1. Avoid using user-controlled fields in headers
Instead of directly setting a header from a Dynamodb item attribute, either omit the header or use a server-controlled value. For example, do not do this:
// Insecure: using item attribute directly in a header
app.service('users').hooks({
after: {
find: async context => {
if (context.result.data) {
const item = context.result.data[0];
// Risk: item.redirectUrl may contain newline characters
context.result.redirect = `https://api.example.com${item.redirectUrl}`;
// This may later be used to set headers, leading to injection
}
return context;
}
}
});
Secure alternative: validate and restrict the URL to a safe prefix, and avoid using it to set response headers that reflect user input.

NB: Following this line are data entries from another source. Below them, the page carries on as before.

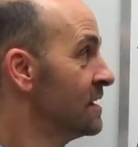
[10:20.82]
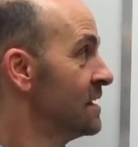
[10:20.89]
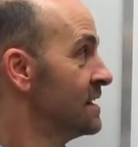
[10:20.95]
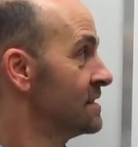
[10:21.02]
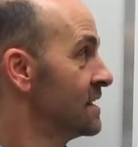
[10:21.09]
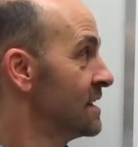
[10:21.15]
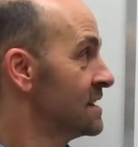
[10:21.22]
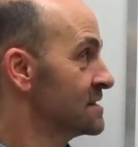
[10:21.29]

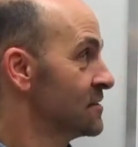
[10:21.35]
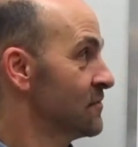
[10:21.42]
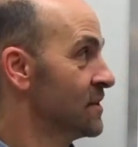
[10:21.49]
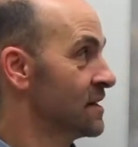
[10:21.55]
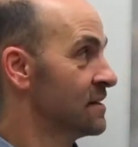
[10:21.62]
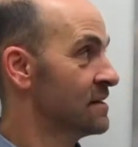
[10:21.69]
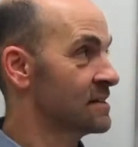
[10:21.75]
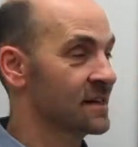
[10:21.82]
And then as it
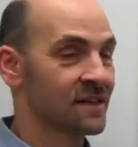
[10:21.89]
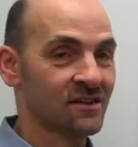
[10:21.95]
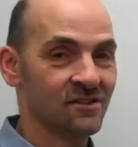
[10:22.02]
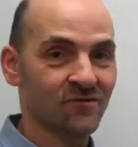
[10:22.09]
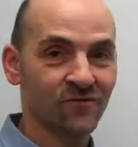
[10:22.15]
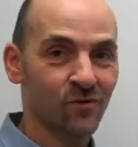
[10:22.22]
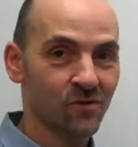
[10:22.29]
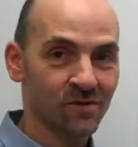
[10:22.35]
went on, like on the
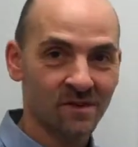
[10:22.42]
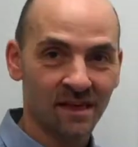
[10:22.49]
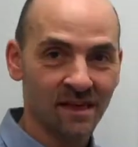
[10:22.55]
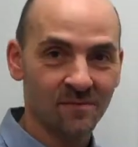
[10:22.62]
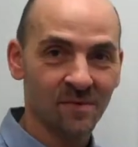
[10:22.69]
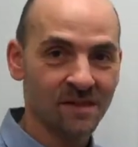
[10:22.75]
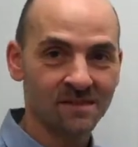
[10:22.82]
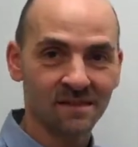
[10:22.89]
fourth
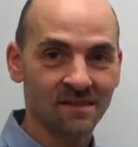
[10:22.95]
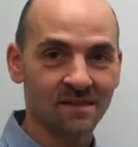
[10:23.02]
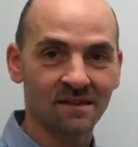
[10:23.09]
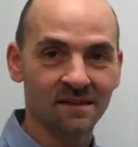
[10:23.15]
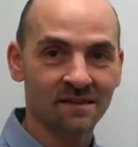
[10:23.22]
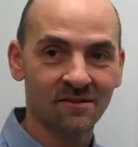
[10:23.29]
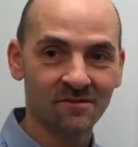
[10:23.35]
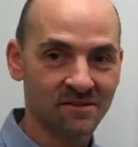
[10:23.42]
day,
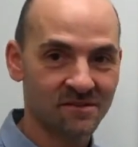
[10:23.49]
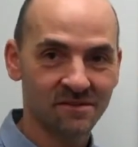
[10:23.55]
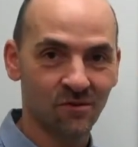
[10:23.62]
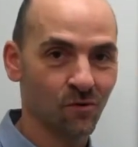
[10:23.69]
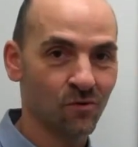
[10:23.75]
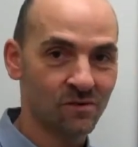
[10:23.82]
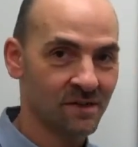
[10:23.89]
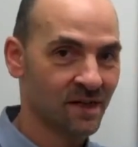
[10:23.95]
basically, the
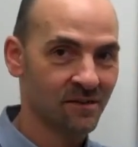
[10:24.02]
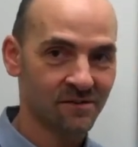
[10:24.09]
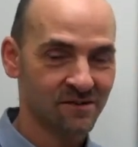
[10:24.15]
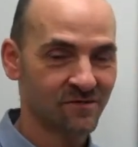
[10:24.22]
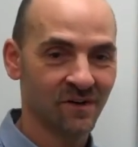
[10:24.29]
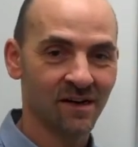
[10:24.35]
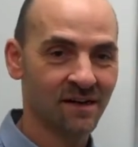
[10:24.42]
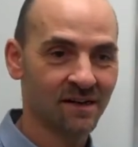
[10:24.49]
whole day I was
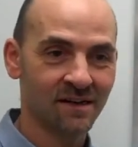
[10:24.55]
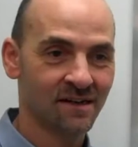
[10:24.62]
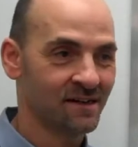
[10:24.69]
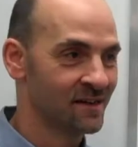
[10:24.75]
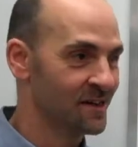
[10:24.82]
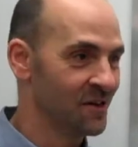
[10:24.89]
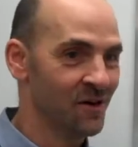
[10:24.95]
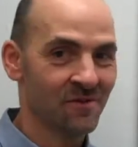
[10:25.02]
fine, and
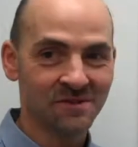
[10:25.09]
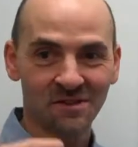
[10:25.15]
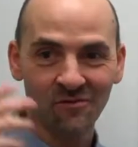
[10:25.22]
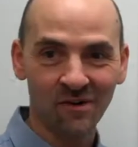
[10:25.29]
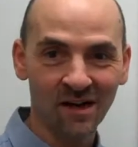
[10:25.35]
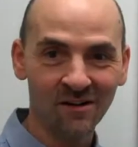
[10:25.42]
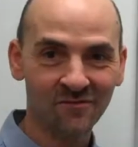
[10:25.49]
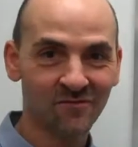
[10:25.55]
you know, I was
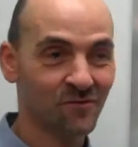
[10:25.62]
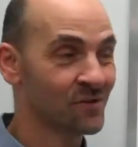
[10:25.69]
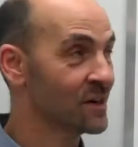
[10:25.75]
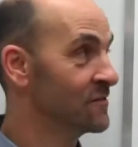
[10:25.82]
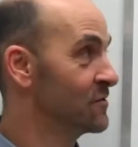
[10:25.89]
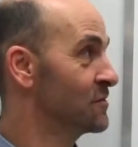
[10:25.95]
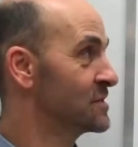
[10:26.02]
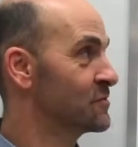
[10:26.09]
around food, I
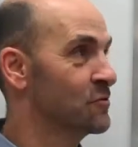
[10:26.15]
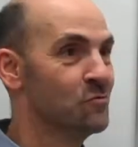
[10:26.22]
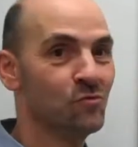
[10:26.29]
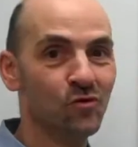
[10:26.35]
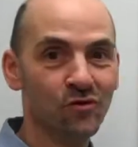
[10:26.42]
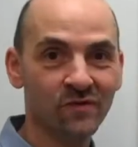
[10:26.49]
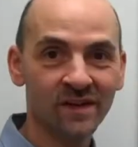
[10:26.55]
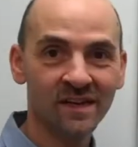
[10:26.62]
even went to a
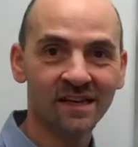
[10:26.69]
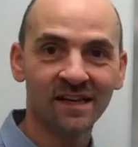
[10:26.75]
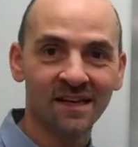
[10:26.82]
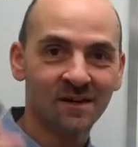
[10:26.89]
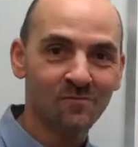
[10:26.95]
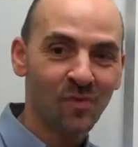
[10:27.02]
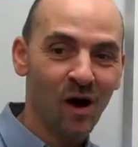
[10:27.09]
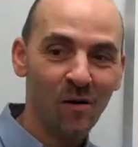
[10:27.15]
movie,
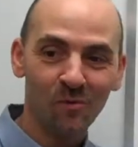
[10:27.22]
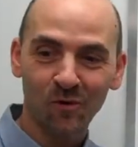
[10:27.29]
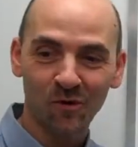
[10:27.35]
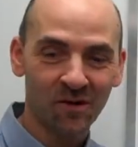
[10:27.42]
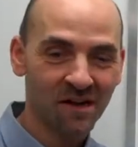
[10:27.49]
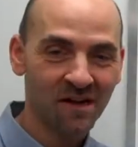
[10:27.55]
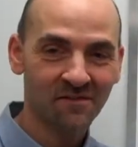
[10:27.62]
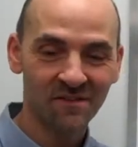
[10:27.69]

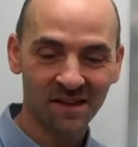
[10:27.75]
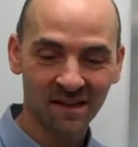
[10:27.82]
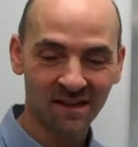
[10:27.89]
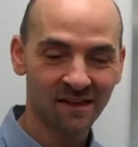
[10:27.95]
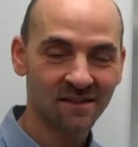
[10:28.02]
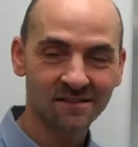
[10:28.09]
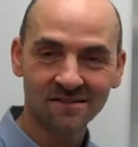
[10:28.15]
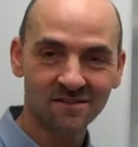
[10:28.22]
popcorn and everything
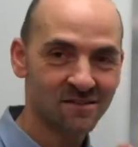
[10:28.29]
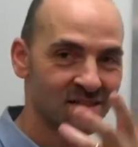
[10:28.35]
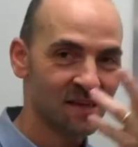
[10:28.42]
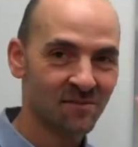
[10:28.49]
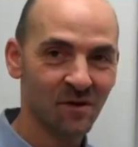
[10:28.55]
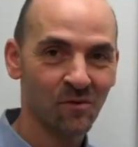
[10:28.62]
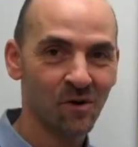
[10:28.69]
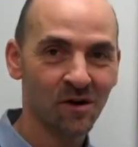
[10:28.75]
else, I just
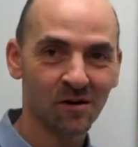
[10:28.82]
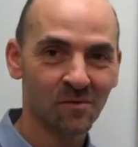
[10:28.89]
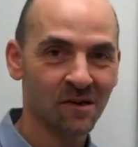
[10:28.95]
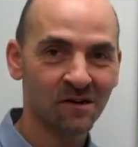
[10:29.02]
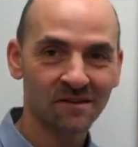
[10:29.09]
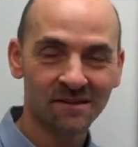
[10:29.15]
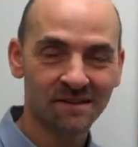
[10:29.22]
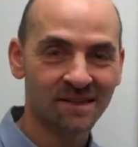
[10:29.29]
had my water
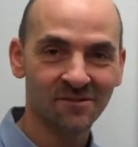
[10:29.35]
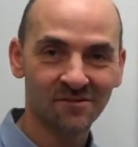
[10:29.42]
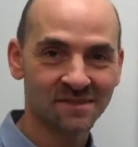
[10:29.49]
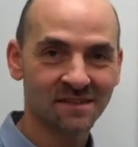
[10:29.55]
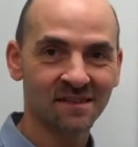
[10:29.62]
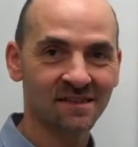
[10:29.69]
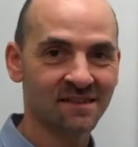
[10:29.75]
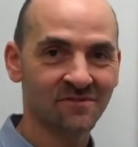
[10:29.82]
bottle, and that was
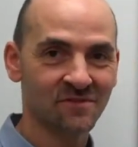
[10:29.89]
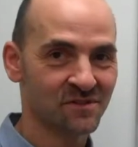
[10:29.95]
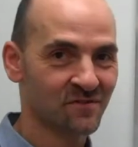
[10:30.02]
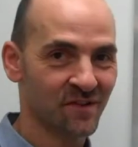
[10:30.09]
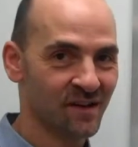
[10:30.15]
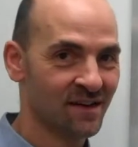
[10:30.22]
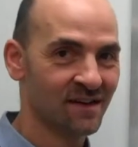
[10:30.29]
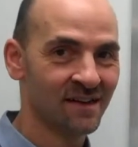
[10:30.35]
it, and it was
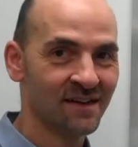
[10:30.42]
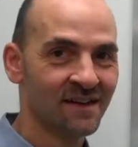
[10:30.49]
fine.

// Secure: validate and use server-controlled logic
const validPrefixes = ['https://app.example.com/return', 'https://trusted.example.com/complete'];
app.service('users').hooks({
after: {
find: async context => {
if (context.result.data) {
for (const item of context.result.data) {
const allowed = validPrefixes.some(prefix => item.returnUrl?.startsWith(prefix));
if (!allowed) {
item.returnUrl = '/fallback';
}
}
}
return context;
}
}
});
2. Sanitize any header-like fields before setting headers
If you must set headers derived from Dynamodb data, strip or encode newline characters and restrict allowed characters. For example, when setting a custom header:
// Secure: sanitize header values from Dynamodb items before use
const sanitizeHeaderValue = (value) => {
if (typeof value !== 'string') return '';
// Remove CR and LF to prevent response splitting
return value.replace(/[\r\n]+/g, '');
};
app.service('reports').hooks({
after: {
get: async context => {
const item = context.result;
const safeValue = sanitizeHeaderValue(item.reportId || '');
if (safeValue) {
context.result.headers = {
'X-Report-ID': safeValue
};
}
return context;
}
}
});
3. Use framework-level validation for redirect URLs
When implementing redirects after a Dynamodb lookup, validate the target against a strict allowlist or a safe pattern (e.g., same-origin URLs). Do not rely on client-supplied URLs stored in Dynamodb.
// Secure: strict allowlist for redirect targets in Feathersjs hooks
const allowedHosts = new Set(['app.example.com', 'static.example.com']);
const url = require('url');
app.service('tokens').hooks({
after: {
create: async context => {
const item = context.result;
let target;
try {
target = new url.URL(item.redirect);
} catch (err) {
target = new url.URL('/dashboard', 'https://app.example.com');
}
if (!allowedHosts.has(target.hostname)) {
target = new url.URL('/dashboard', 'https://app.example.com');
}
// Use a server-controlled Location header instead of item.redirect
context.result.redirect = target.toString();
return context;
}
}
});
These examples ensure that data from Dynamodb is never directly reflected into HTTP headers without rigorous validation, mitigating Header Injection risks while preserving functionality.